**Task description**: Search the entries below for "video" and copy each matching line.

--- Material provided Enclosed Below ---

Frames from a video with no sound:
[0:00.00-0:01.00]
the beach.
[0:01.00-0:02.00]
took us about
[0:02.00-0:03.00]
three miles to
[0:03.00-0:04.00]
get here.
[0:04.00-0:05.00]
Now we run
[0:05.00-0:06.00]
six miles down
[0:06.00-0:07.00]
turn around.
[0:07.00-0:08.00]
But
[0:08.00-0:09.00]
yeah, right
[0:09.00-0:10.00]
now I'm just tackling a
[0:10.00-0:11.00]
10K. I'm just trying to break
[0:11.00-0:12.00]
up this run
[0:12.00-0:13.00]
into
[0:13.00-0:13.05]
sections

--- End of Enclosed Material provided ---
--- Material provided Enclosed Below ---

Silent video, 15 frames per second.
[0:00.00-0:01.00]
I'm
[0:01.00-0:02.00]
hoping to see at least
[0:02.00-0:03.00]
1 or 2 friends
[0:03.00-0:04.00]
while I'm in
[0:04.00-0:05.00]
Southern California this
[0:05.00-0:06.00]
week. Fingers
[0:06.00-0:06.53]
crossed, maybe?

--- End of Enclosed Material provided ---

**Task solution**:
Frames from a video with no sound:
Silent video, 15 frames per second.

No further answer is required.